▸ Dataset excerpts:
- Opening Delimiter -
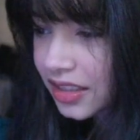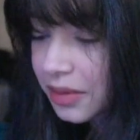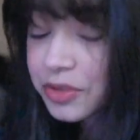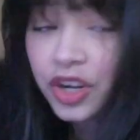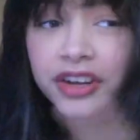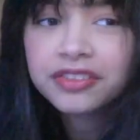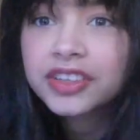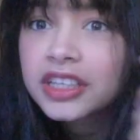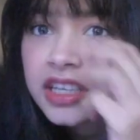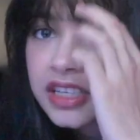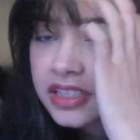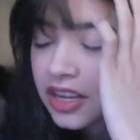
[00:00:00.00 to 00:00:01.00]
I'm sorry for the
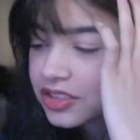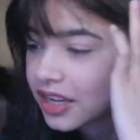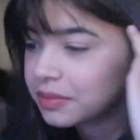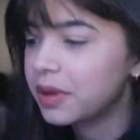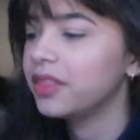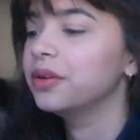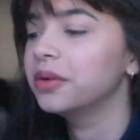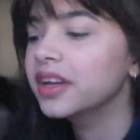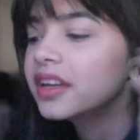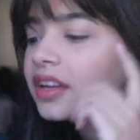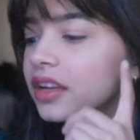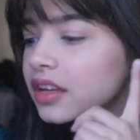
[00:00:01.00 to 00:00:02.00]
kids outside, by the
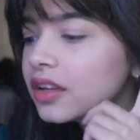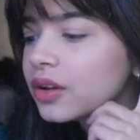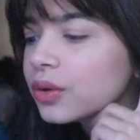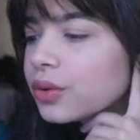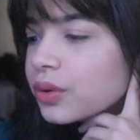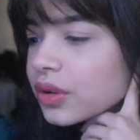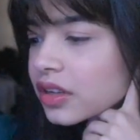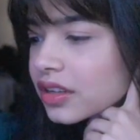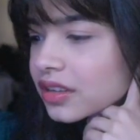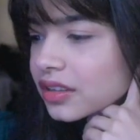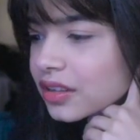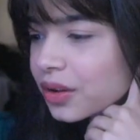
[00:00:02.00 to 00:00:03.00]
way. Ooh,
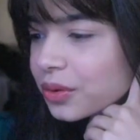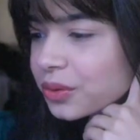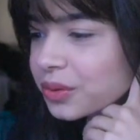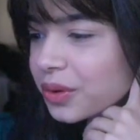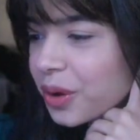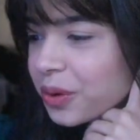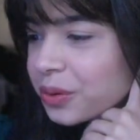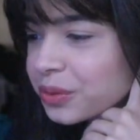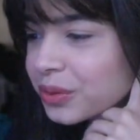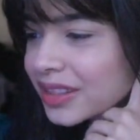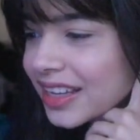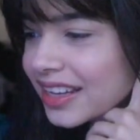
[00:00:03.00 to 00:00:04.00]
oh, oh,
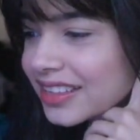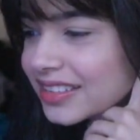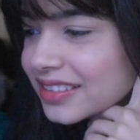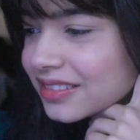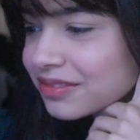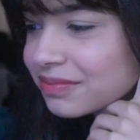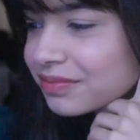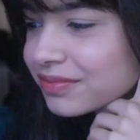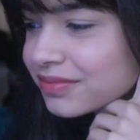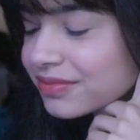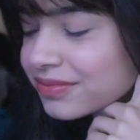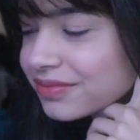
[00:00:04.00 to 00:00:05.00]
get it.
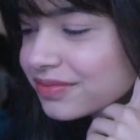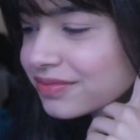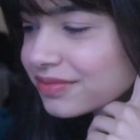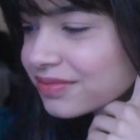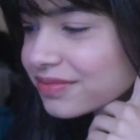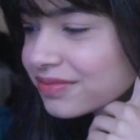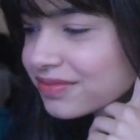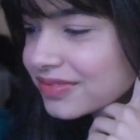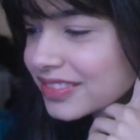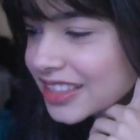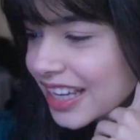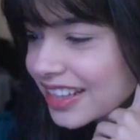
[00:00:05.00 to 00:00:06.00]
Mm, mm,
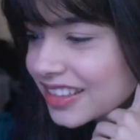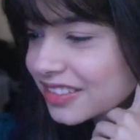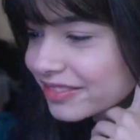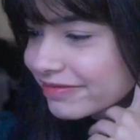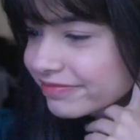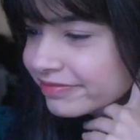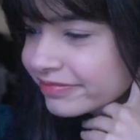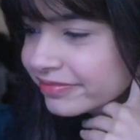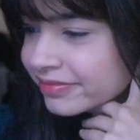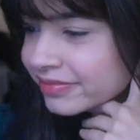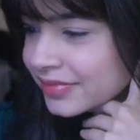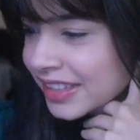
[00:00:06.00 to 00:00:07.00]
get it.
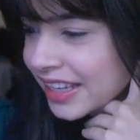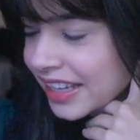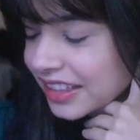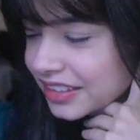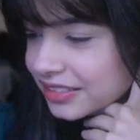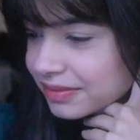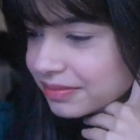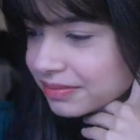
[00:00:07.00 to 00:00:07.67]
King.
- Closing Delimiter -
▸ Exercise aim:
The response should repeat every entry above exactly and include none of the pictures.

▸ Output of the exercise:
[00:00:00.00 to 00:00:01.00]
I'm sorry for the
[00:00:01.00 to 00:00:02.00]
kids outside, by the
[00:00:02.00 to 00:00:03.00]
way. Ooh,
[00:00:03.00 to 00:00:04.00]
oh, oh,
[00:00:04.00 to 00:00:05.00]
get it.
[00:00:05.00 to 00:00:06.00]
Mm, mm,
[00:00:06.00 to 00:00:07.00]
get it.
[00:00:07.00 to 00:00:07.67]
King.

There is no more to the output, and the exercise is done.